DNA Sequence: This can be shown as a single linear track or as several tracks, with different colors signifying distinct features (for example, exons, introns, and repetitions).

Variation Data: This includes information on Single-nucleotide polymorphism (SNPs), insertions/deletions (indels), and structural variants.

Transcriptomics: This contains information on gene expression levels, alternative splicing, and non-coding RNAs.

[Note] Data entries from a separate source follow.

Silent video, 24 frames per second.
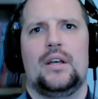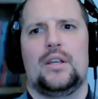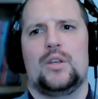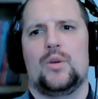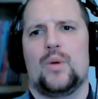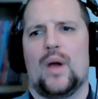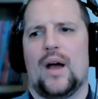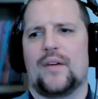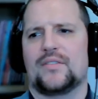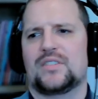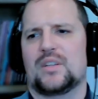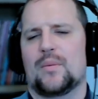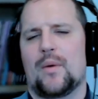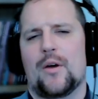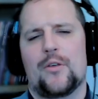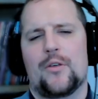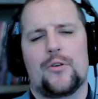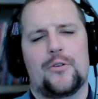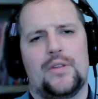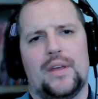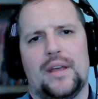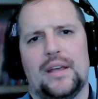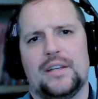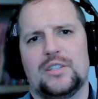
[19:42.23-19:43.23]
You have some
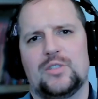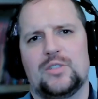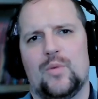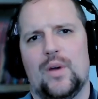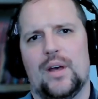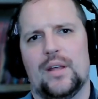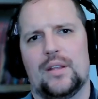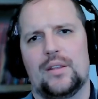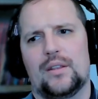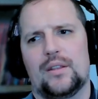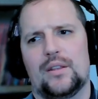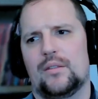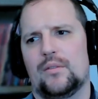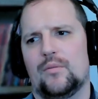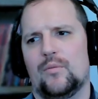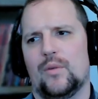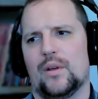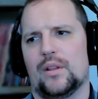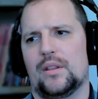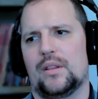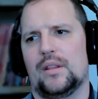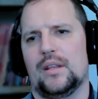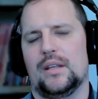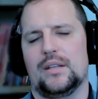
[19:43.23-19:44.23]
other things with
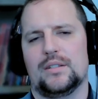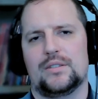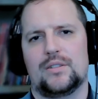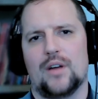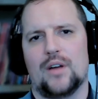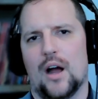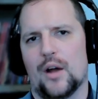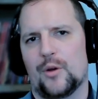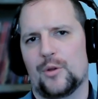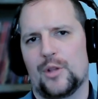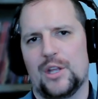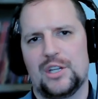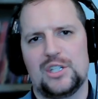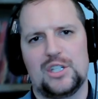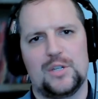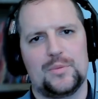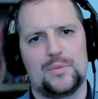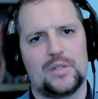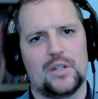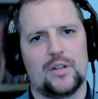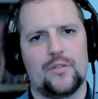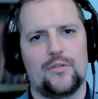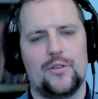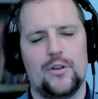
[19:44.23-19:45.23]
with these dog
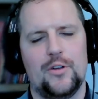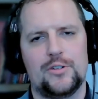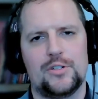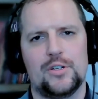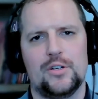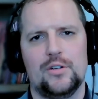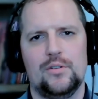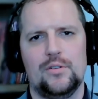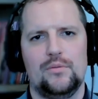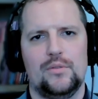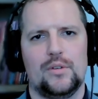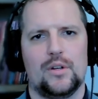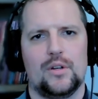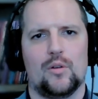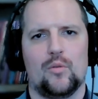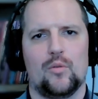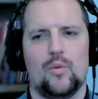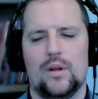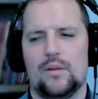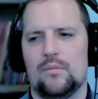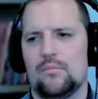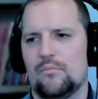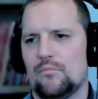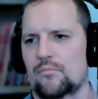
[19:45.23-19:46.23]
relationships in the future? You know,
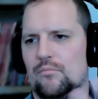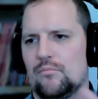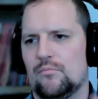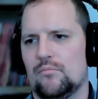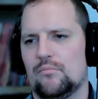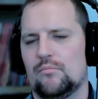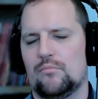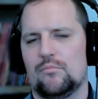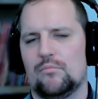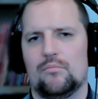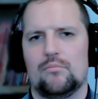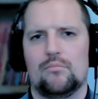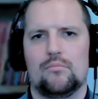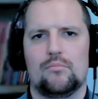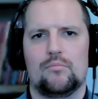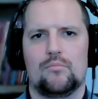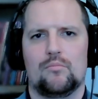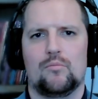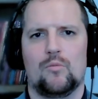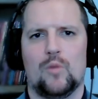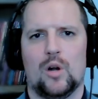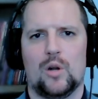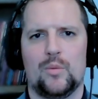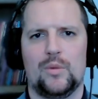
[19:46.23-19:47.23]
what
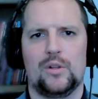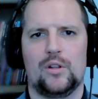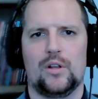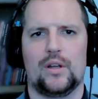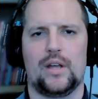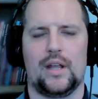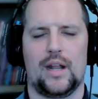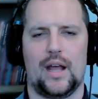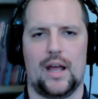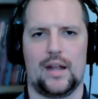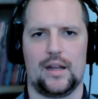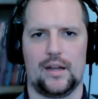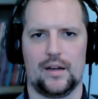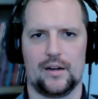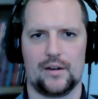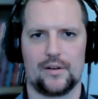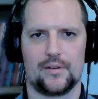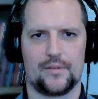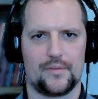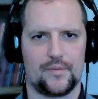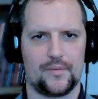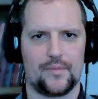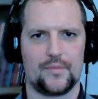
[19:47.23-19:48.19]
what are we looking at here?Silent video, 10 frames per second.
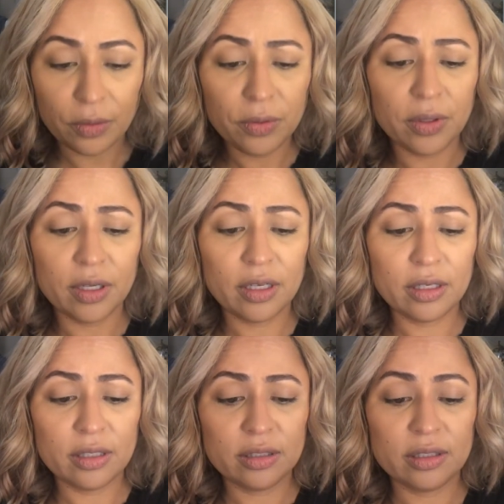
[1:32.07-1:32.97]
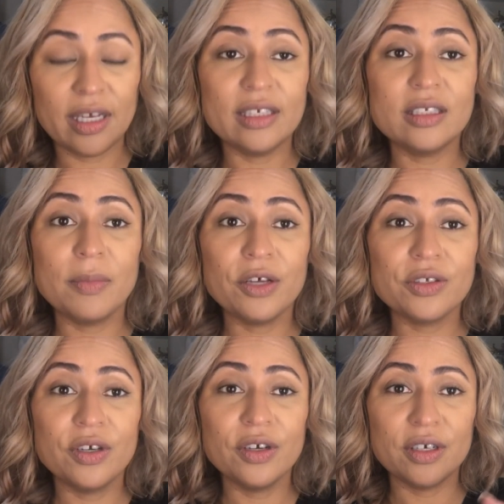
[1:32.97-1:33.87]
Ooh, and it
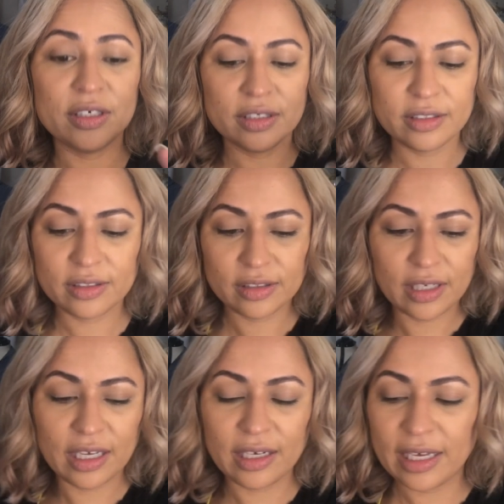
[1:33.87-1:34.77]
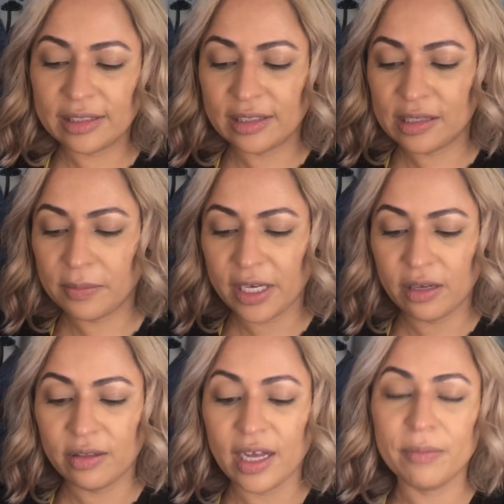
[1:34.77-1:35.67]
smells good. I like the
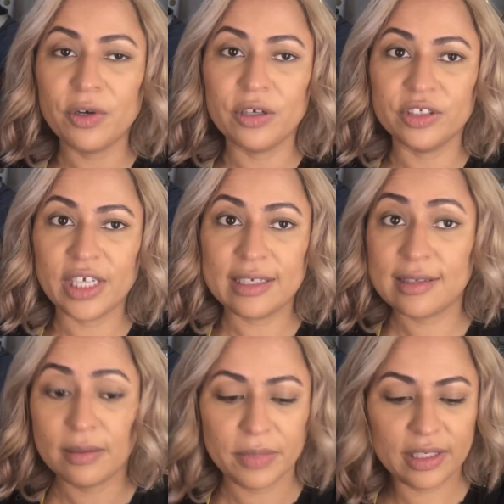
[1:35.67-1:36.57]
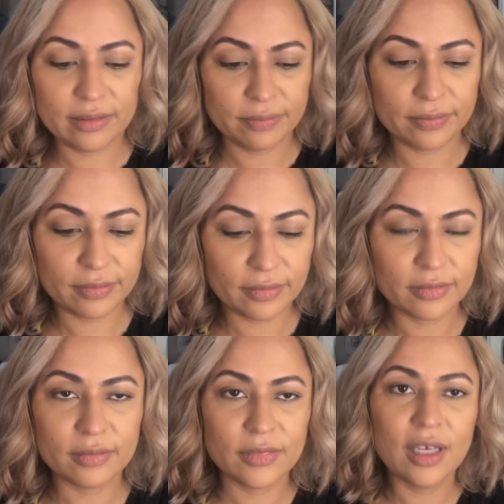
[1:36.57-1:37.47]
smell. I'm congested, but
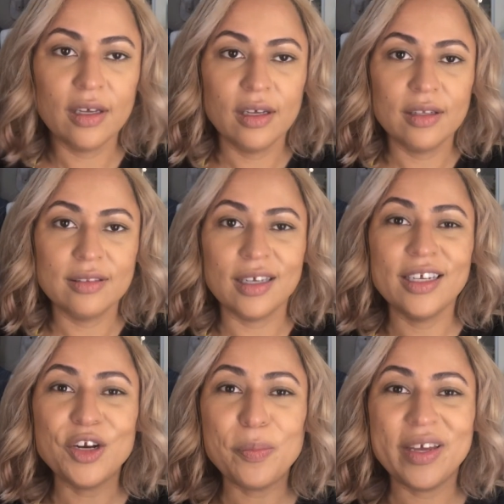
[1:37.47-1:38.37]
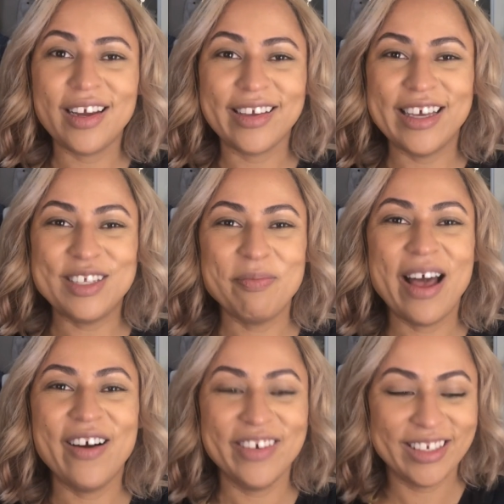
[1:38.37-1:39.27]
the little bit I can
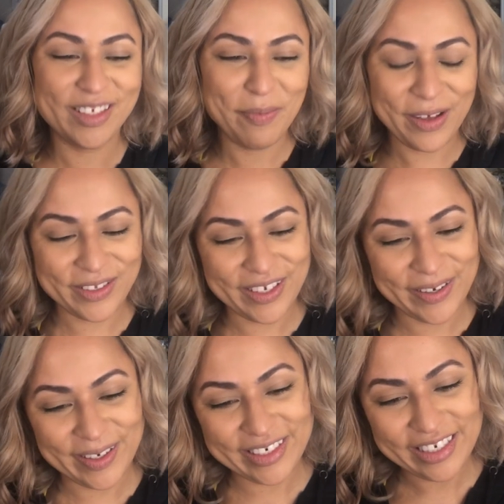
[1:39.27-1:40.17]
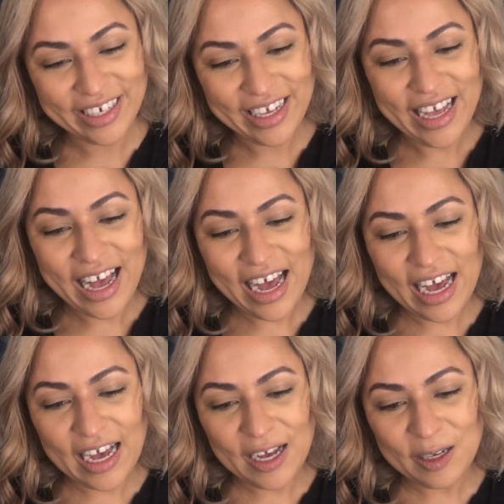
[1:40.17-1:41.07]
smell, it smells good.
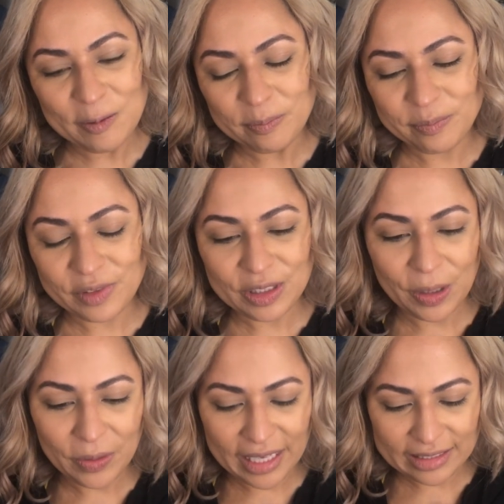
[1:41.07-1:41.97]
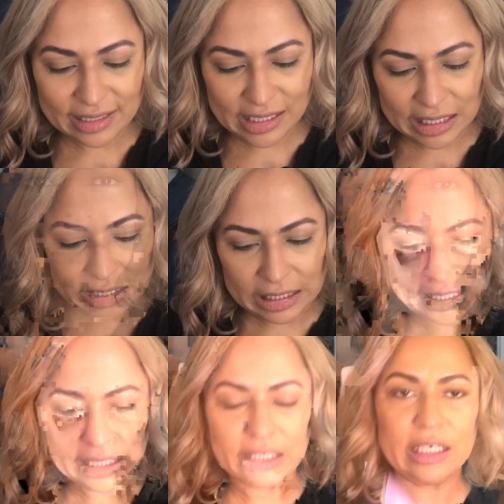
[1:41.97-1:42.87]
So let's see here.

Proteomics: This includes information on protein expression levels, post-translational modifications, and protein-protein interactions.

== Applications ==
Genome browsers are used in a variety of research fields, including bioinformatics, genetics, and clinical genomics. They allow researchers to investigate the genetic basis of disease, evolution, and other biological processes. Here are some instances of how genome browsers are being used in various fields:

Evolutionary Biology: Genome browsers are used to study and compare the genomes of various organisms to identify similarities and differences in gene structure, regulatory element, function and repetitive sequence. This can provide evolutionary insight into the relationship between different species and also help identify genetic alteration that underpin adaptation and speciation, as well as provide evolutionary insight into relationship between different species.

Clinical Genomics: Genome browsers are used to study the genetic basis of disease. By examining the genome of a patient, researchers can identify genetic mutation that may be responsible for the disease. Genome browsers enable researchers to investigate these mutations' possible impact on gene expression and protein function by visualizing them in the context of the genome and how proteins work.